Varlığımız çok net. 29 Ekim'de Cumhuriyet ilan edilmemiş olsaydı, bugün Medeniyetler Korosu olmayacaktı. O yüzden bütün ülkenin bu bayrama, bütün değerleriyle sahip çıkmasını istiyoruz.
130 kişiden oluşan koromuzda herkes Türkiye Cumhuriyeti vatandaşı. Ve vatandaşlık haklarını doğumdan kazanıyorlar. Bu ülkeye başka bir yerden gelip vatandaş olmamışlar. Yahudi, Ermeni, Alevi, Ortodoks, Sünni, her mezhep, her din ve meslekten üyemiz, 2007'den bu yana gönüllü olarak Medeniyetler Korosu'nda şarkı söylüyor.
Medeniyetler Korosu Kurucu Başkanı ve Şefi Yılmaz Özfırat:
Bizim varlık sebebimiz Cumhuriyet!
- Yarın Medeniyetler Korosu olarak Antakya'da 29 Ekim kortejinde, tam kadro en önde yürüme kararı aldınız. Neden?
- Valiliğimizin önderliğinde yapılan bu kortejde yürümek, en büyük arzumuzdu. Çünkü varlığımız çok nettir. 29 Ekim'de Cumhuriyet ilan edilmemiş olsaydı, bugün Medeniyetler Korosu olmayacaktı. O yüzden bütün ülkenin bu bayrama, bütün değerleriyle sahip çıkmasını istiyoruz. O kadar karışık, renkli ve çeşitliyiz ki, aynı Antakya gibi. Aramızda üç dinin mensupları var. Aralarında imamımız, papazımız, rahibemiz var. Her dinden, etnik kimlikten şarkı söyleyen ve bunu bir misyon olarak gönüllü yapan arkadaşlarımızla birlikte dünyaya Asi'nin bu tarafından barış mesajı vermek istedik. 'Çoğunluğun azınlığa müsaade etmemesi,' diye bir sıkıntımız var. Oysa tüm Türkiye'ye eşdeğer vatandaş bilincini yaymamız lazım. Hepimiz bu Cumhuriyet'in çocuklarıyız. Hep diyoruz ya 'Bugün Allah için ne yaptın?' Biz bugün Allah için insanlığı tekrar doğruya, barışa, hoşgörüye davet ediyoruz.

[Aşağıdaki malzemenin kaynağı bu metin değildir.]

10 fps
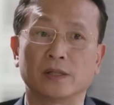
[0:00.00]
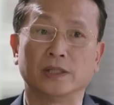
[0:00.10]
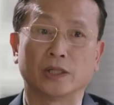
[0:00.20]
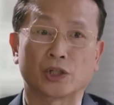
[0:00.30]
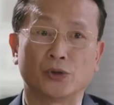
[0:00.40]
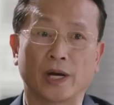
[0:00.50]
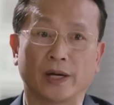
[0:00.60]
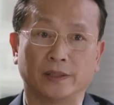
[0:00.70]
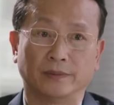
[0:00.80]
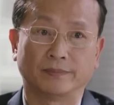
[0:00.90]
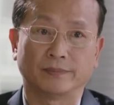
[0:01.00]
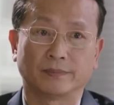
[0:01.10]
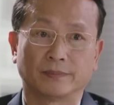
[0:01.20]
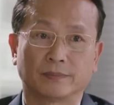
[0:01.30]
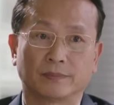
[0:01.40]
涉及大量受害者，
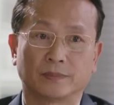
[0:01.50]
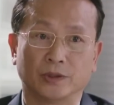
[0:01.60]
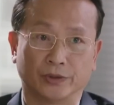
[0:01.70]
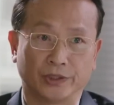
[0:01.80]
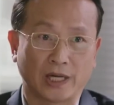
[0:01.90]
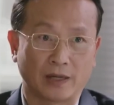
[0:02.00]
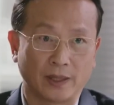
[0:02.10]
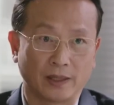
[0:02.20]
有一大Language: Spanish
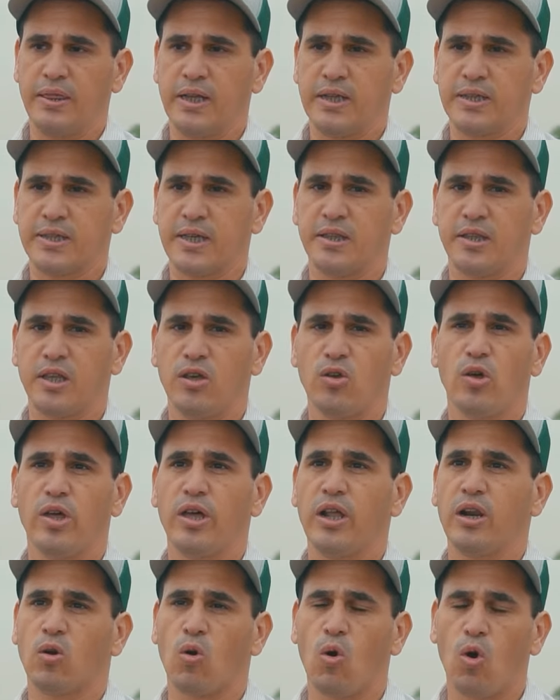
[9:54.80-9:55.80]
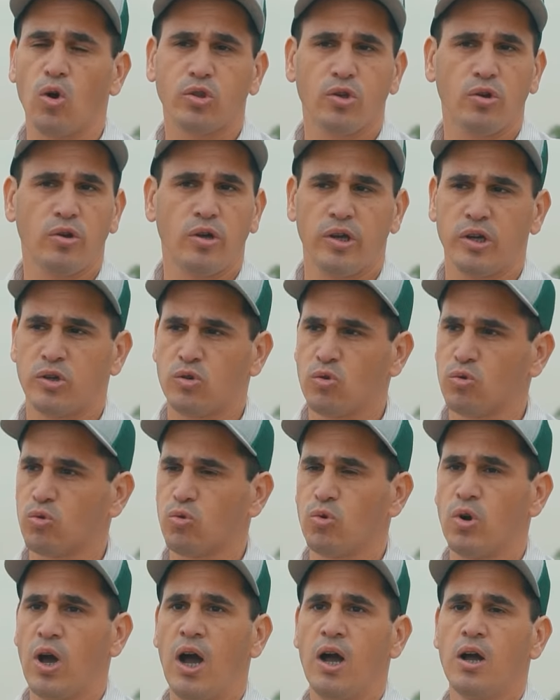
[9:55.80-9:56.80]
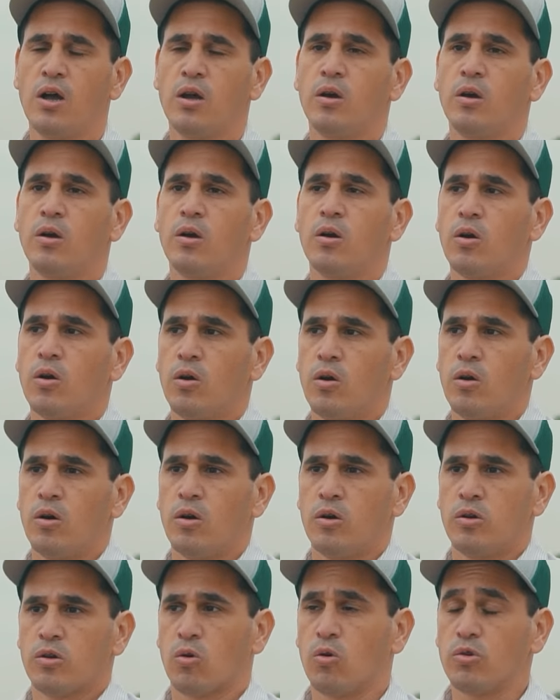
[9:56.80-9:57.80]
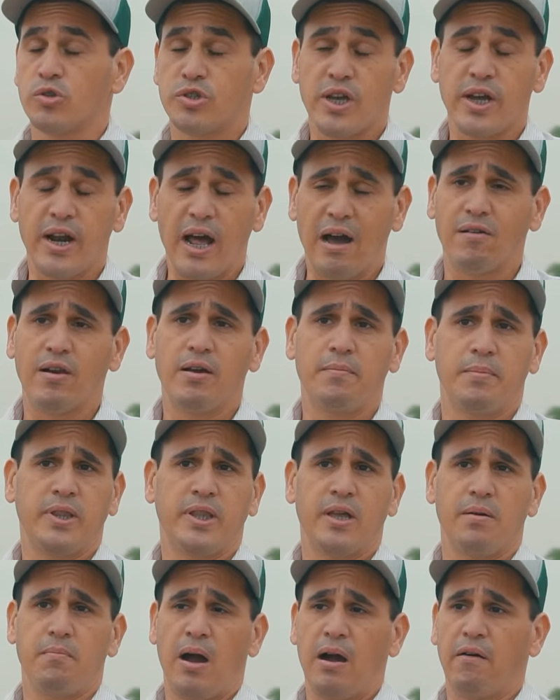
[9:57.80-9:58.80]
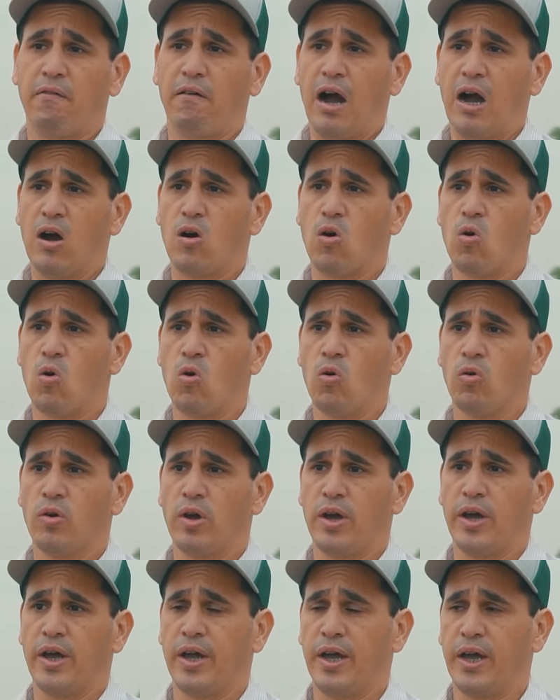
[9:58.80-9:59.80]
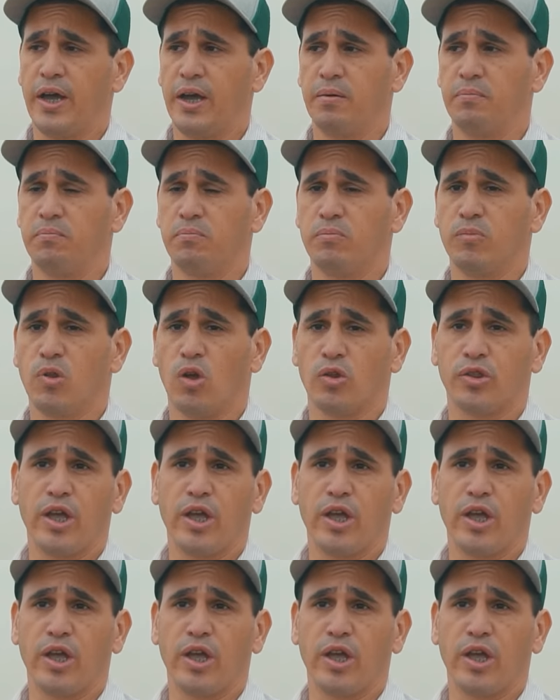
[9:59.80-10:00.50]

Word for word: en el sentido del costo de estructura, considerablemente más bajo. Eh, no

- Bir gün Suriye'de de konser verebilir misiniz?
- Tabii ki. Biz şu an akan kandan çok rahatsızız. Hangi taraftan olursa olsun, öldürülen insanoğludur. Yani ona muhalif, buna yandaş diyemezsiniz. Suriye'nin damarları Osmanlı'ya dayanıyor. Zaman içinde bir kısım insan orada kalmış, bir kısım da burada. Ermenilerle de aynı. Bir kısmı Ermenistan'a göçmüş, bir kısmı burada kalmış. Korodaki arkadaşlarımızın bazılarının akrabaları var Suriye'de. Hayatlarından endişe ediyorlar. Biz Allah'ın yarattığını Allah'tan başka hiç kimsenin canının almaması gerektiğine inanan bir toplumuz. Akan kan, sonuçta bizden de akıyor. Böyle bakıyoruz olaya. Suriye'de bir an önce konser vermek istiyoruz. Yine Gazze Şeridi'nde, İsrail'de, dünyanın neresinde bir dini, etnik savaş varsa orada olmak, müziğimiz yoluyla barış mesajı yaymak istiyoruz. İnsanlar bunu görsünler 'Bakın Türkiye bunu başarıyor, siz de başarabilirsiniz,' demek istiyoruz. 2012 Nobel Barış Ödülü'nün 231 resmi adayı vardı, bunlardan biri de bizdik. 2012 Nobel Barış Ödülü adaylarından biri olarak gösterilmek bizi mutlu etti. Washington Büyükelçimiz Namık Tan'ın davetlisi olarak ABD'ye gidiyoruz, 25 Kasım'da Amerikan Kongresi'nde bir konser vereceğiz.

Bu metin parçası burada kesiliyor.